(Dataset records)
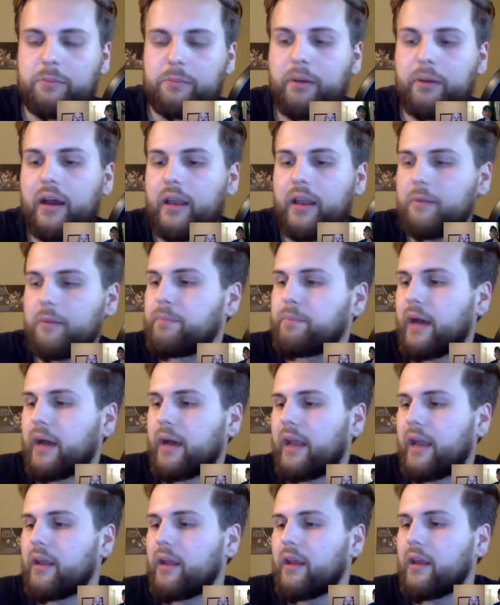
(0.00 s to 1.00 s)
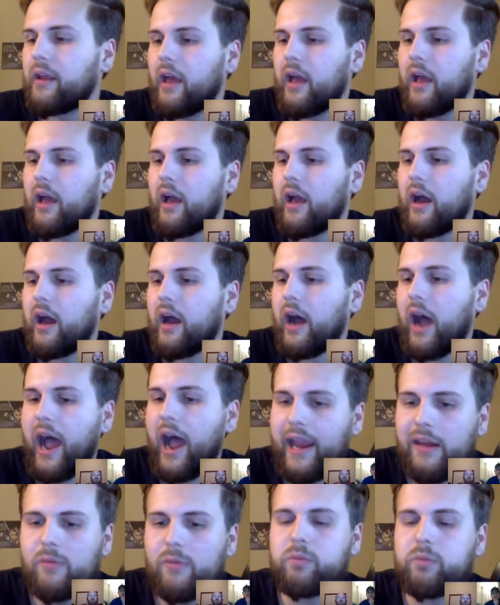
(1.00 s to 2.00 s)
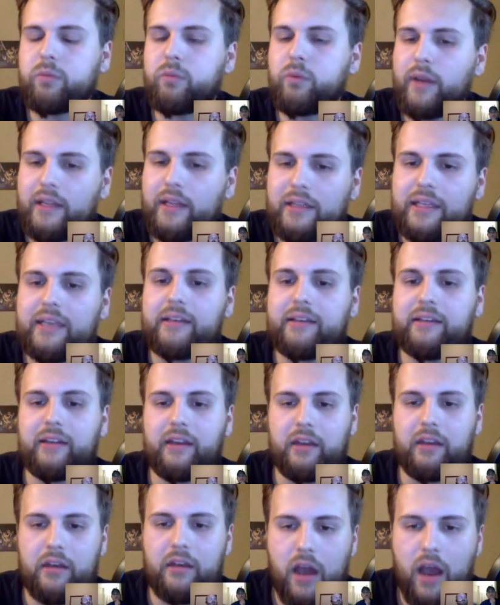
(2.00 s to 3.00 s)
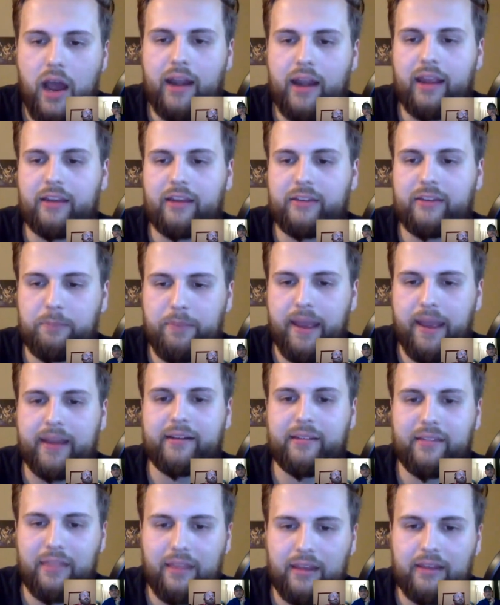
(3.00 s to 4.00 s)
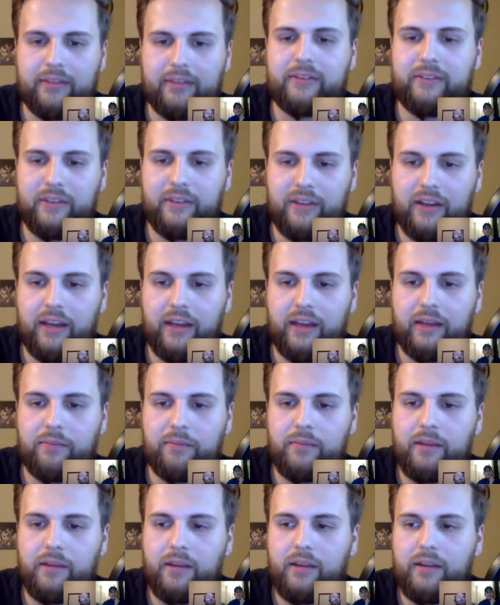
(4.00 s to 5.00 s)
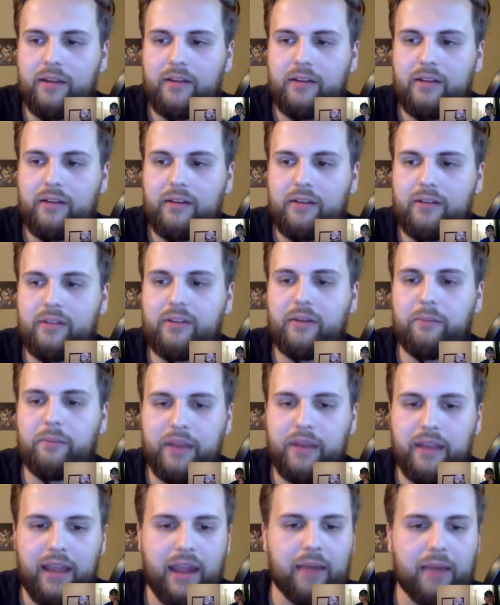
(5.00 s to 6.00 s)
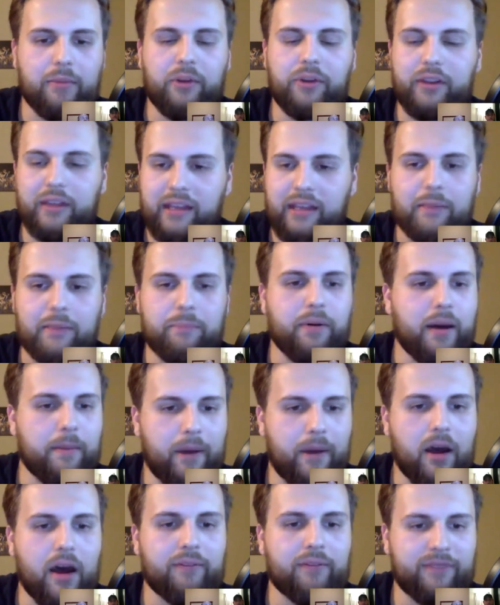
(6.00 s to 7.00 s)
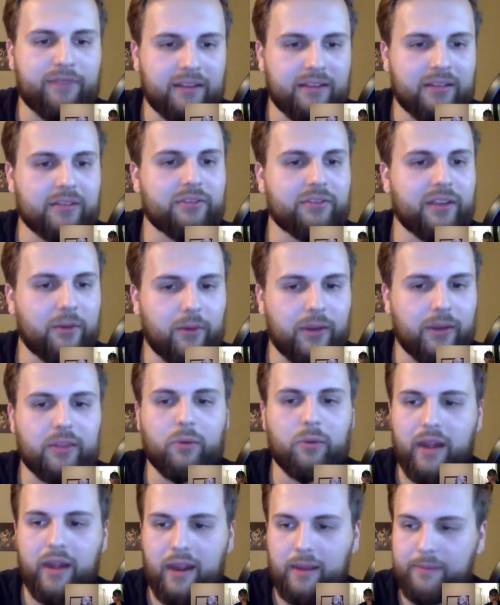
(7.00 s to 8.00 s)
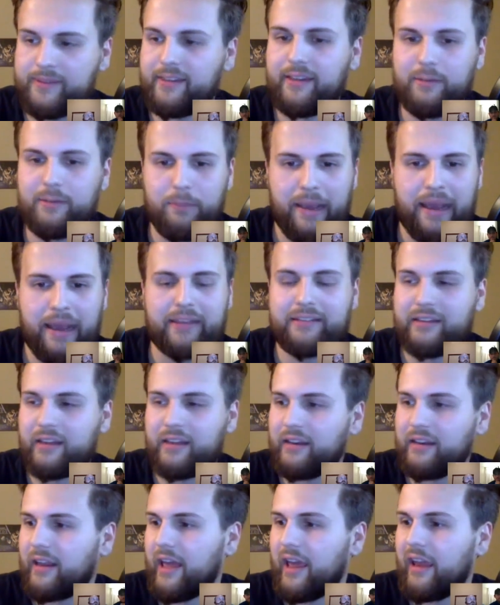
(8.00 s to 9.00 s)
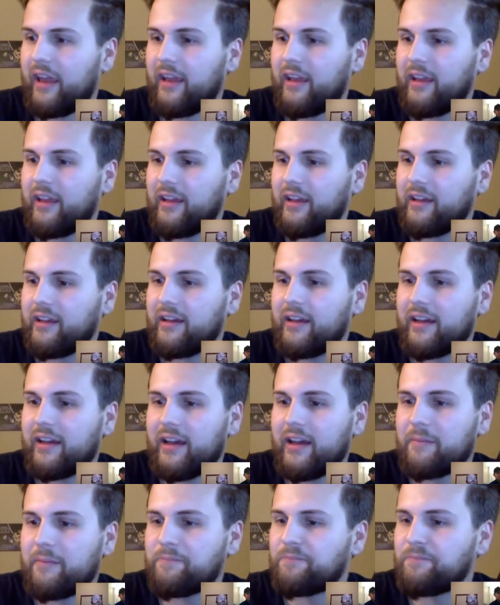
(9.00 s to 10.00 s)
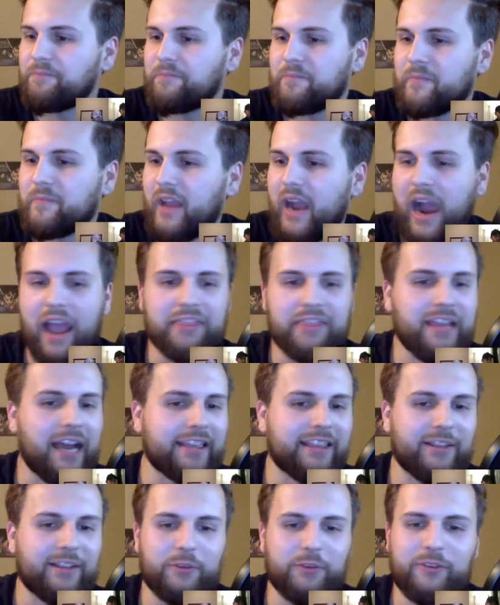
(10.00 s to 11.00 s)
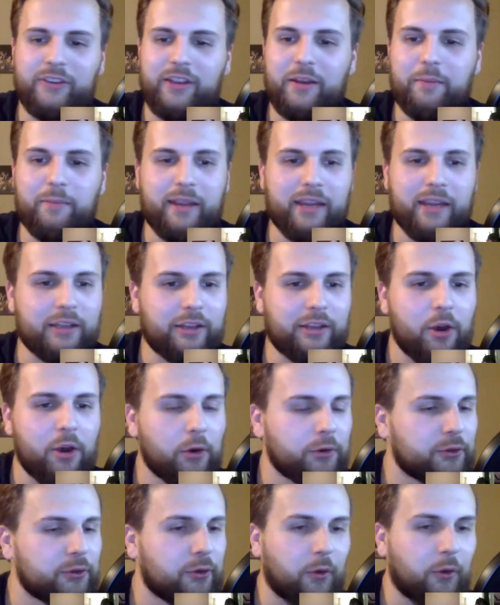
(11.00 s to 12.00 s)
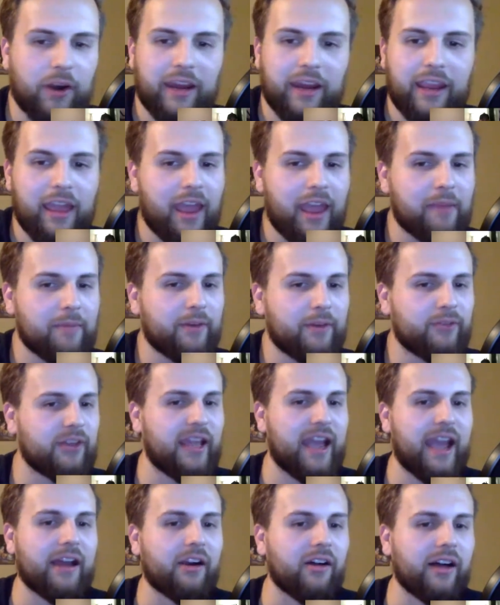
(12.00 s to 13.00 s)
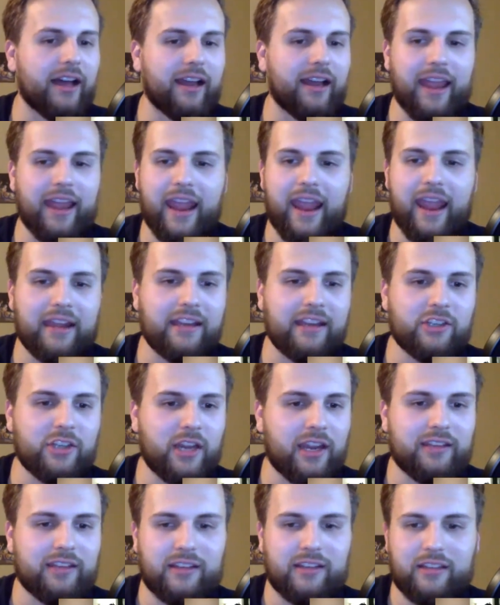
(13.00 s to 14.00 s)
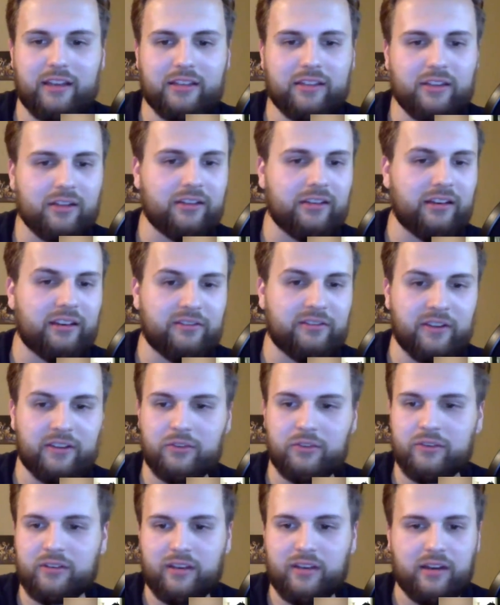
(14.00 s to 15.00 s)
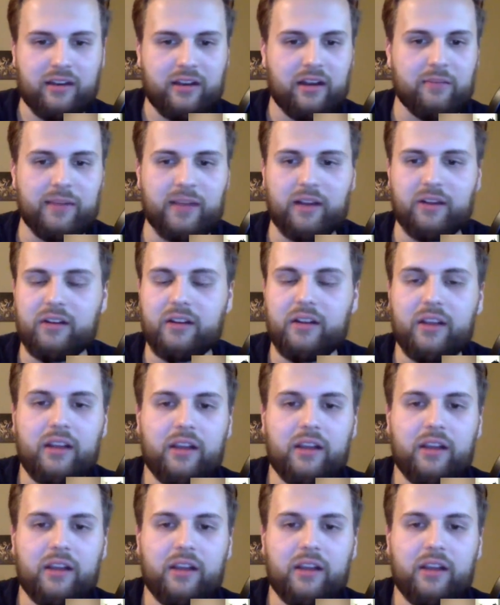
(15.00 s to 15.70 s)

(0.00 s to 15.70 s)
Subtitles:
punt. But I really did not expect this team to be able to keep up offensively with the Rams this past Sunday. I thought this was going to be a low-scoring game. If Seattle had any chance, I thought their defense was going to come out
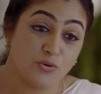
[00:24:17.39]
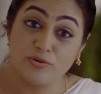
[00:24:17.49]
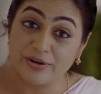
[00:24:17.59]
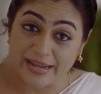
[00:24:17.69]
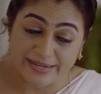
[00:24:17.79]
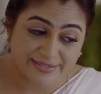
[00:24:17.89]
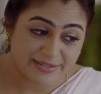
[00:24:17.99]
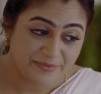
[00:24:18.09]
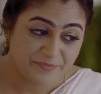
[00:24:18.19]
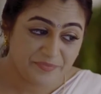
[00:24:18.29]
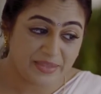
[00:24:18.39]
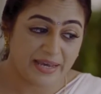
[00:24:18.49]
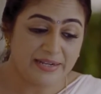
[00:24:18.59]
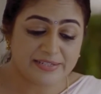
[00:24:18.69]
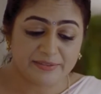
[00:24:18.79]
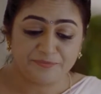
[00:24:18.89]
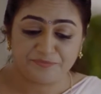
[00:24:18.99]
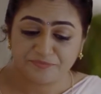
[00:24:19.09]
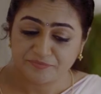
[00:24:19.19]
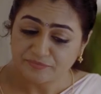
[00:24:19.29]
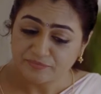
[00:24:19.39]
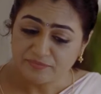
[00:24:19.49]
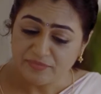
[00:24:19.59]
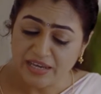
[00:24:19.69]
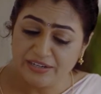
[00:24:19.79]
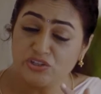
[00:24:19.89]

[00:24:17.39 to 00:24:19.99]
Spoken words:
great, that, and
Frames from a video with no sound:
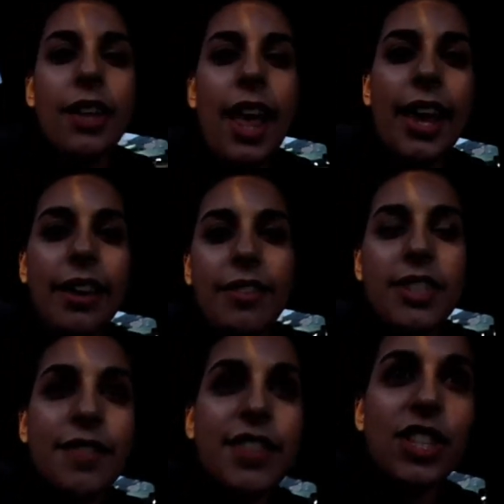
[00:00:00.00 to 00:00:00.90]

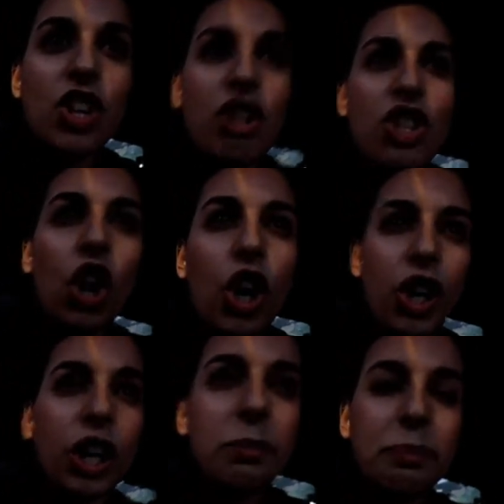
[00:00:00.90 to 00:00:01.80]
like to visit her
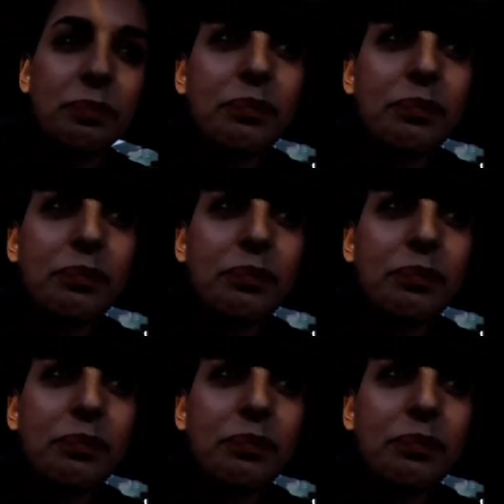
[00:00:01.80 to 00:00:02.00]
daughter,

__What you need to do__
Reproduce exactly, and only, the part of the entries above that runs from the line with "[00:24:17.49]" to the last line, both included. Pictures stay out.

__Solution below__
[00:24:17.49]
[00:24:17.59]
[00:24:17.69]
[00:24:17.79]
[00:24:17.89]
[00:24:17.99]
[00:24:18.09]
[00:24:18.19]
[00:24:18.29]
[00:24:18.39]
[00:24:18.49]
[00:24:18.59]
[00:24:18.69]
[00:24:18.79]
[00:24:18.89]
[00:24:18.99]
[00:24:19.09]
[00:24:19.19]
[00:24:19.29]
[00:24:19.39]
[00:24:19.49]
[00:24:19.59]
[00:24:19.69]
[00:24:19.79]
[00:24:19.89]

[00:24:17.39 to 00:24:19.99]
Spoken words:
great, that, and
Frames from a video with no sound:
[00:00:00.00 to 00:00:00.90]

[00:00:00.90 to 00:00:01.80]
like to visit her
[00:00:01.80 to 00:00:02.00]
daughter,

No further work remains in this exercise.